── The records

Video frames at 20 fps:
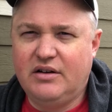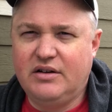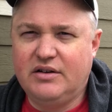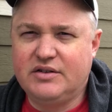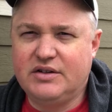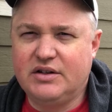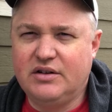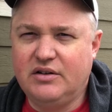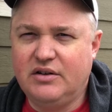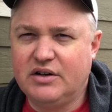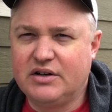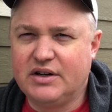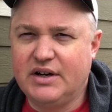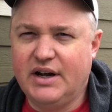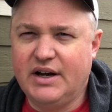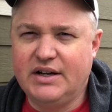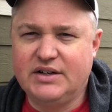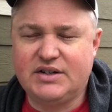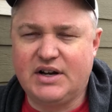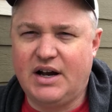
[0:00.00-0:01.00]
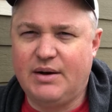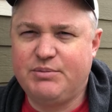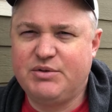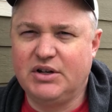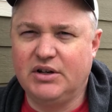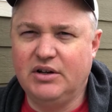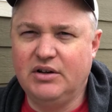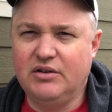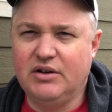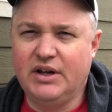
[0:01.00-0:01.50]
Does it look nice?
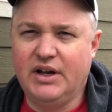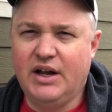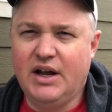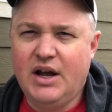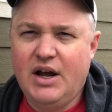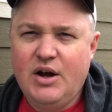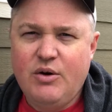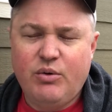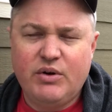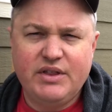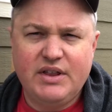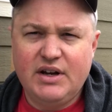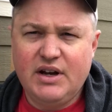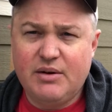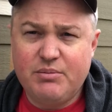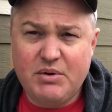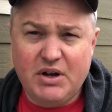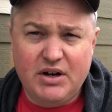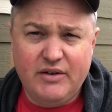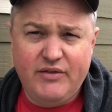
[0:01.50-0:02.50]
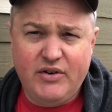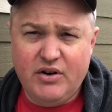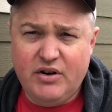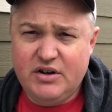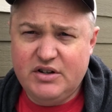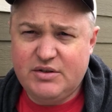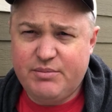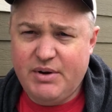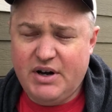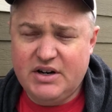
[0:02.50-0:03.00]
Absolutely. One thing I'm kind of
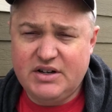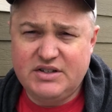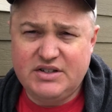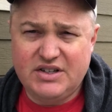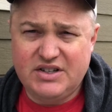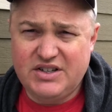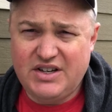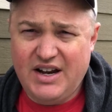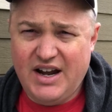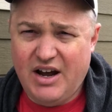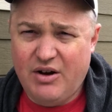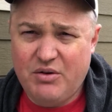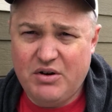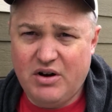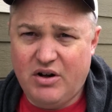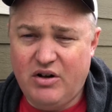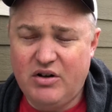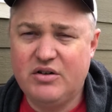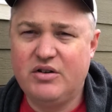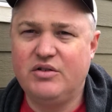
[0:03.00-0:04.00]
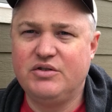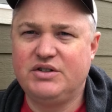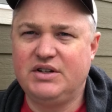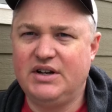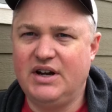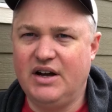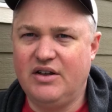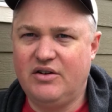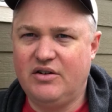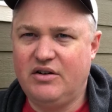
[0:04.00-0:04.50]
curious about is to see how it all goes
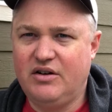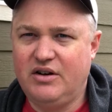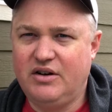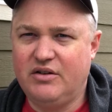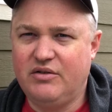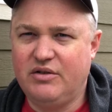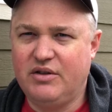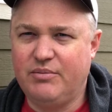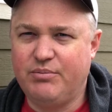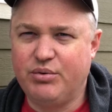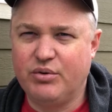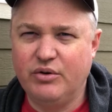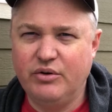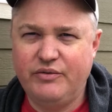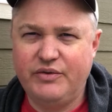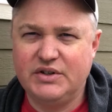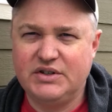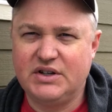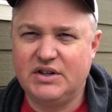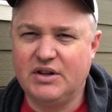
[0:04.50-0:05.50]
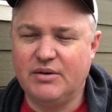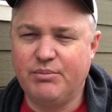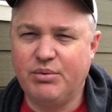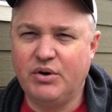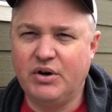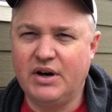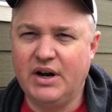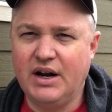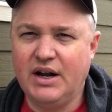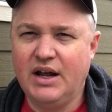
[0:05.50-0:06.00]
together. You know, the proof is in the
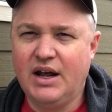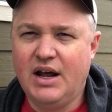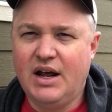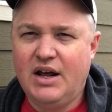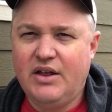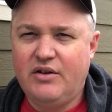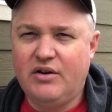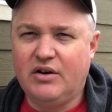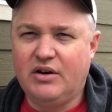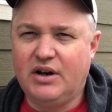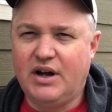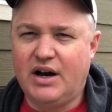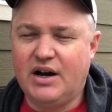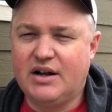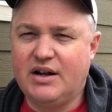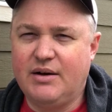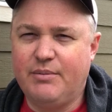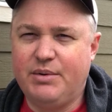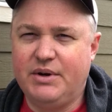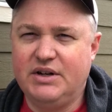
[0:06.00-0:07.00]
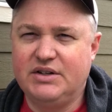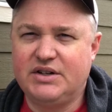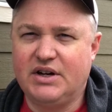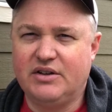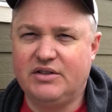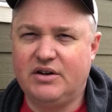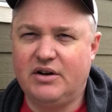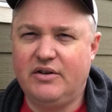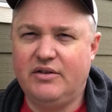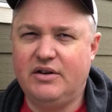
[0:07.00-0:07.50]
pudding. There are a lot of companies
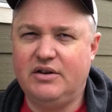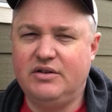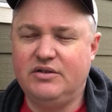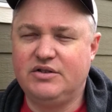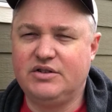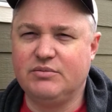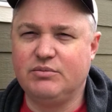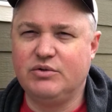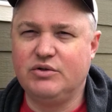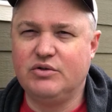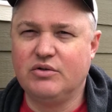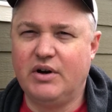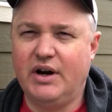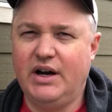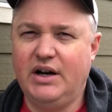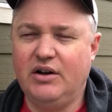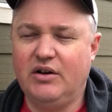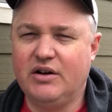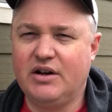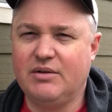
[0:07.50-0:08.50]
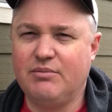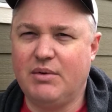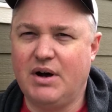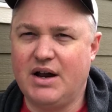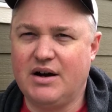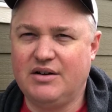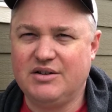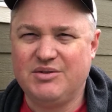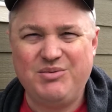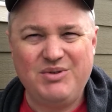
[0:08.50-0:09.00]
out there that do some great looking
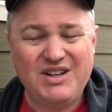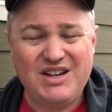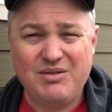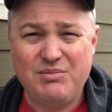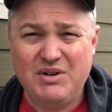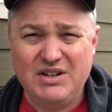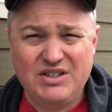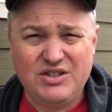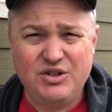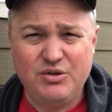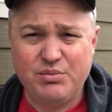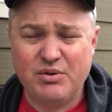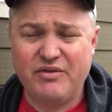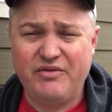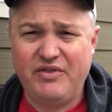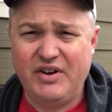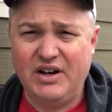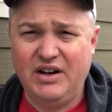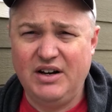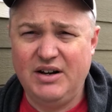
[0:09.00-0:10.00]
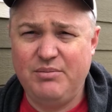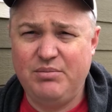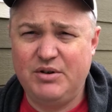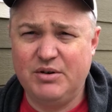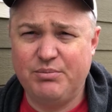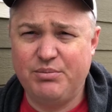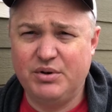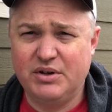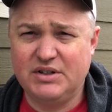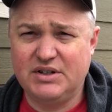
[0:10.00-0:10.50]
models, but they can be super fiddly to
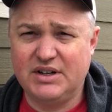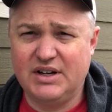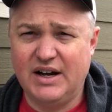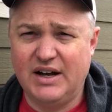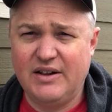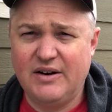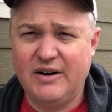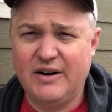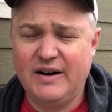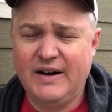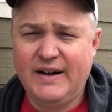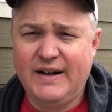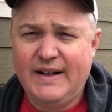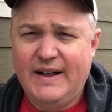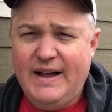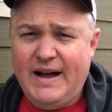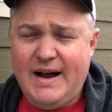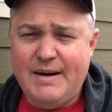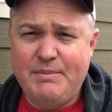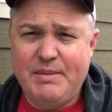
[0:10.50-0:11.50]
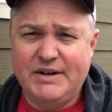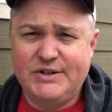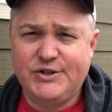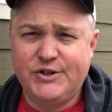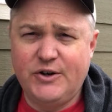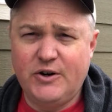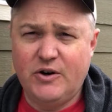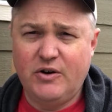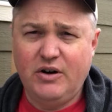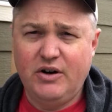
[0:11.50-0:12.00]
put together. I
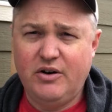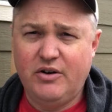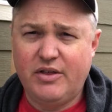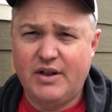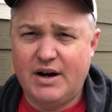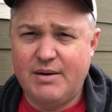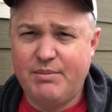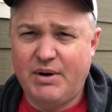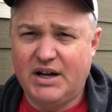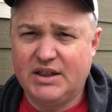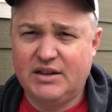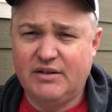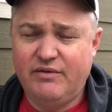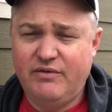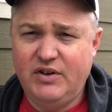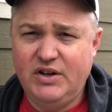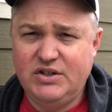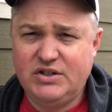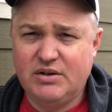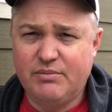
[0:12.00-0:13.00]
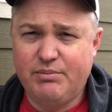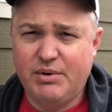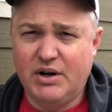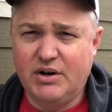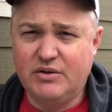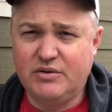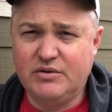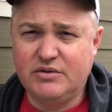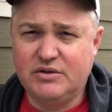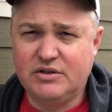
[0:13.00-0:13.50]
mentioned earlier that I bought the Feast of
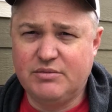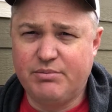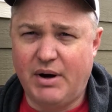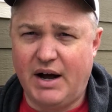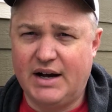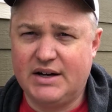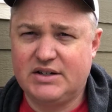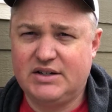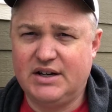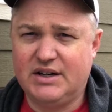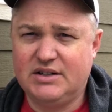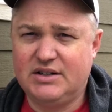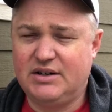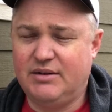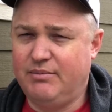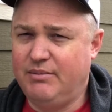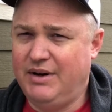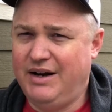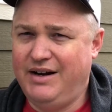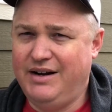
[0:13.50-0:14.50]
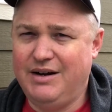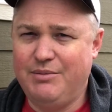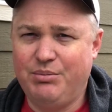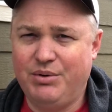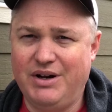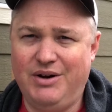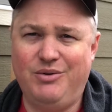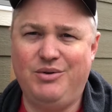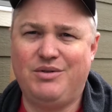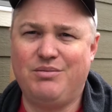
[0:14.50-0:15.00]
Bones box set to mainly
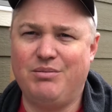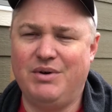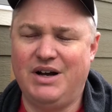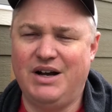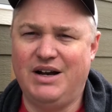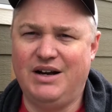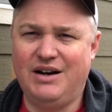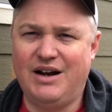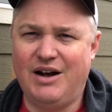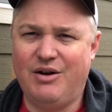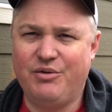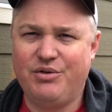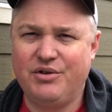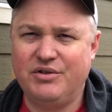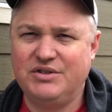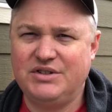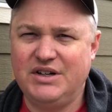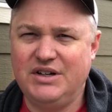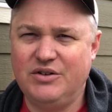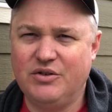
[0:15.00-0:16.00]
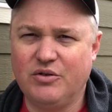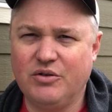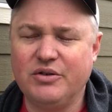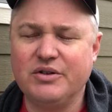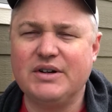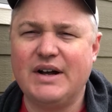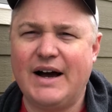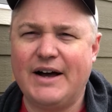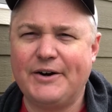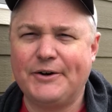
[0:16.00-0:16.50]
play with my now 13-year-old
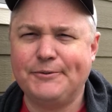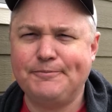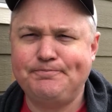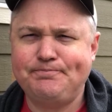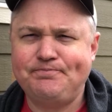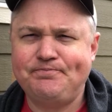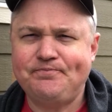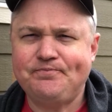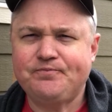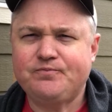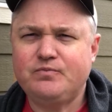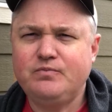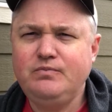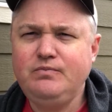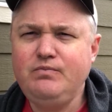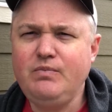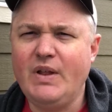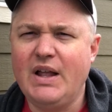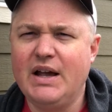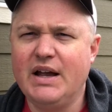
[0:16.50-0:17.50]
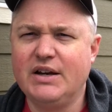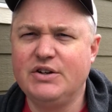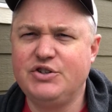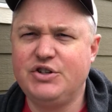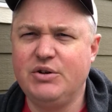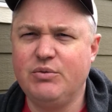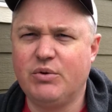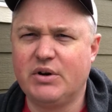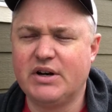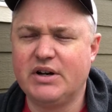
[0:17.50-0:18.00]
daughter. And
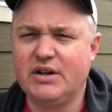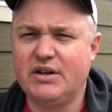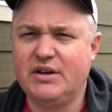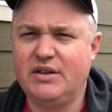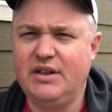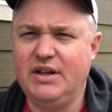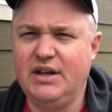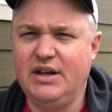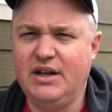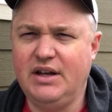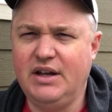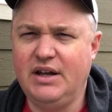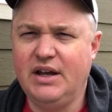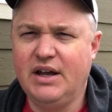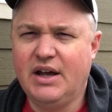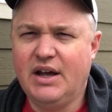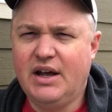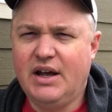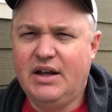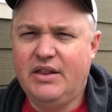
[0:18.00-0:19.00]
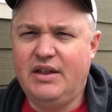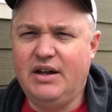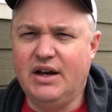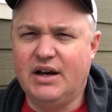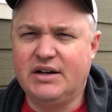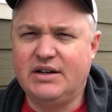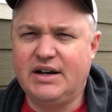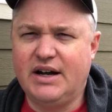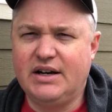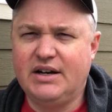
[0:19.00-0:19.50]
she wanted the
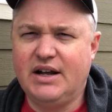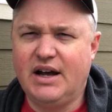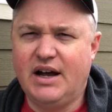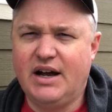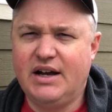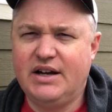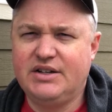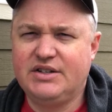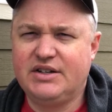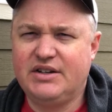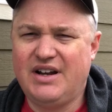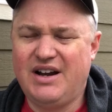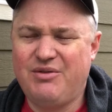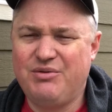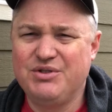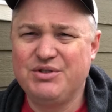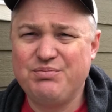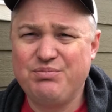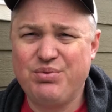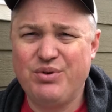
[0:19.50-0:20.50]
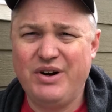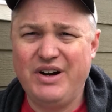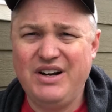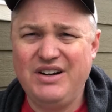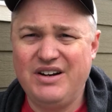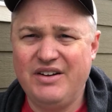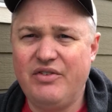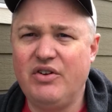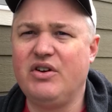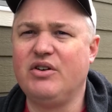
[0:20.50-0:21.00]
undead guys, and that was pretty
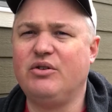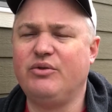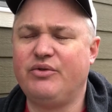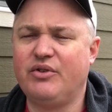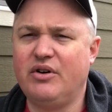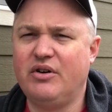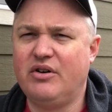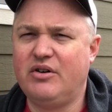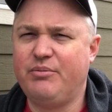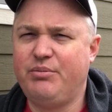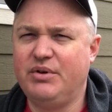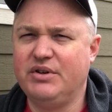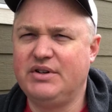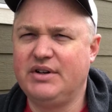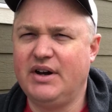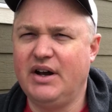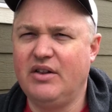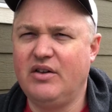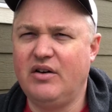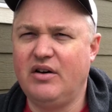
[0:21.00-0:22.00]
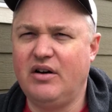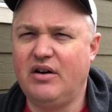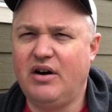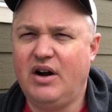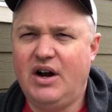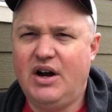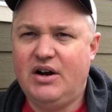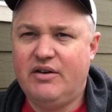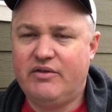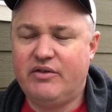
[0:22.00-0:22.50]
difficult for her to put together
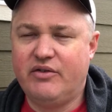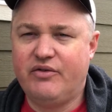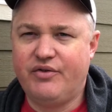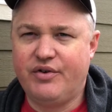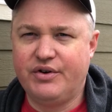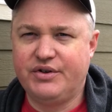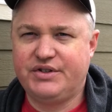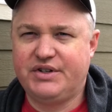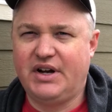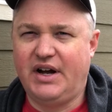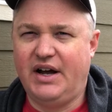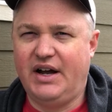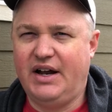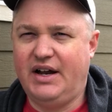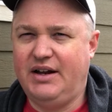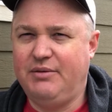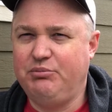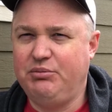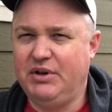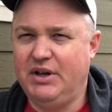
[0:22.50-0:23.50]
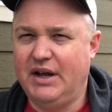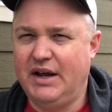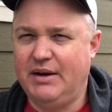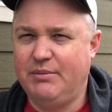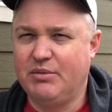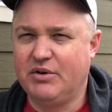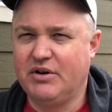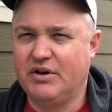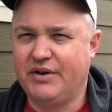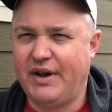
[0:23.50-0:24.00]
for a first-time
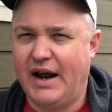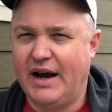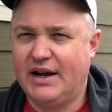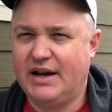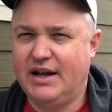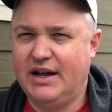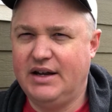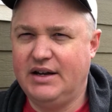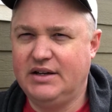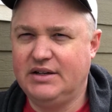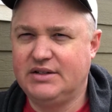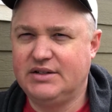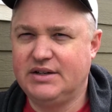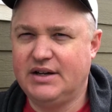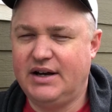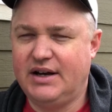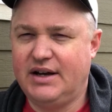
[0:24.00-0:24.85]
gamer in that case.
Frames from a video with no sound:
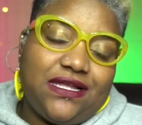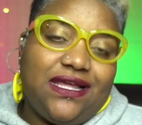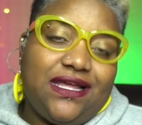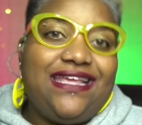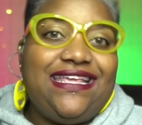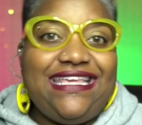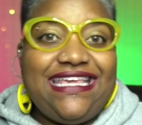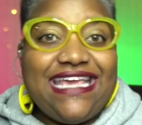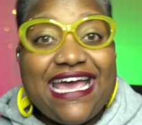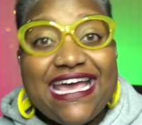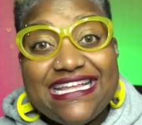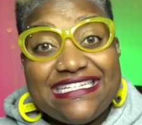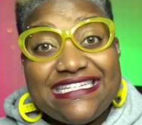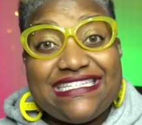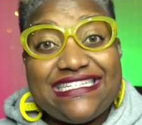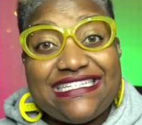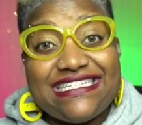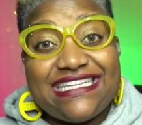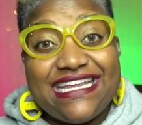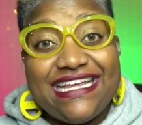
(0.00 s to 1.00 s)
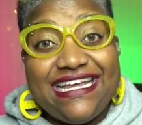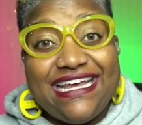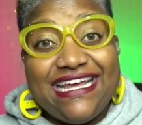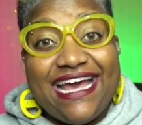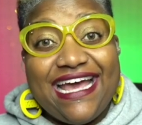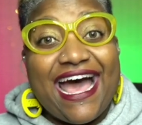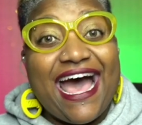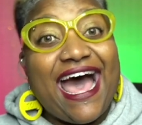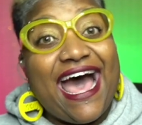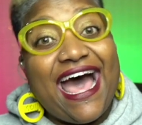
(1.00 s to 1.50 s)
Yes.
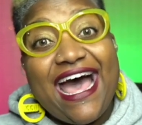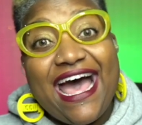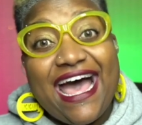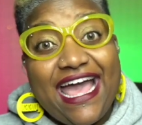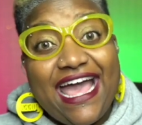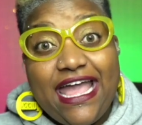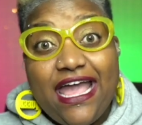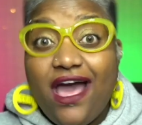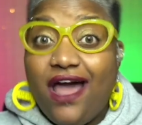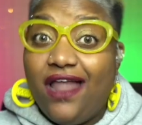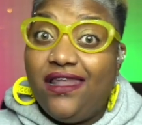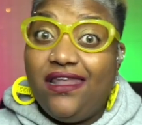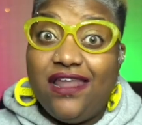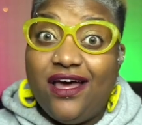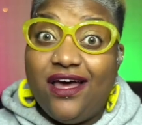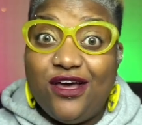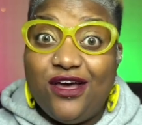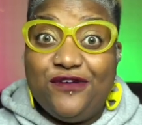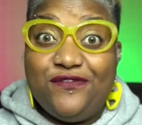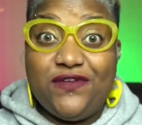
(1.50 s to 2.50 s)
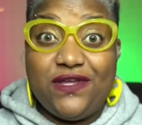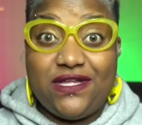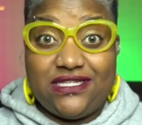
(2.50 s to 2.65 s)
I love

────

• _Work item_: The preceding entries are to be returned verbatim, with every picture excluded.

• _Reply to the task_:
Video frames at 20 fps:
[0:00.00-0:01.00]
[0:01.00-0:01.50]
Does it look nice?
[0:01.50-0:02.50]
[0:02.50-0:03.00]
Absolutely. One thing I'm kind of
[0:03.00-0:04.00]
[0:04.00-0:04.50]
curious about is to see how it all goes
[0:04.50-0:05.50]
[0:05.50-0:06.00]
together. You know, the proof is in the
[0:06.00-0:07.00]
[0:07.00-0:07.50]
pudding. There are a lot of companies
[0:07.50-0:08.50]
[0:08.50-0:09.00]
out there that do some great looking
[0:09.00-0:10.00]
[0:10.00-0:10.50]
models, but they can be super fiddly to
[0:10.50-0:11.50]
[0:11.50-0:12.00]
put together. I
[0:12.00-0:13.00]
[0:13.00-0:13.50]
mentioned earlier that I bought the Feast of
[0:13.50-0:14.50]
[0:14.50-0:15.00]
Bones box set to mainly
[0:15.00-0:16.00]
[0:16.00-0:16.50]
play with my now 13-year-old
[0:16.50-0:17.50]
[0:17.50-0:18.00]
daughter. And
[0:18.00-0:19.00]
[0:19.00-0:19.50]
she wanted the
[0:19.50-0:20.50]
[0:20.50-0:21.00]
undead guys, and that was pretty
[0:21.00-0:22.00]
[0:22.00-0:22.50]
difficult for her to put together
[0:22.50-0:23.50]
[0:23.50-0:24.00]
for a first-time
[0:24.00-0:24.85]
gamer in that case.
Frames from a video with no sound:
(0.00 s to 1.00 s)
(1.00 s to 1.50 s)
Yes.
(1.50 s to 2.50 s)
(2.50 s to 2.65 s)
I love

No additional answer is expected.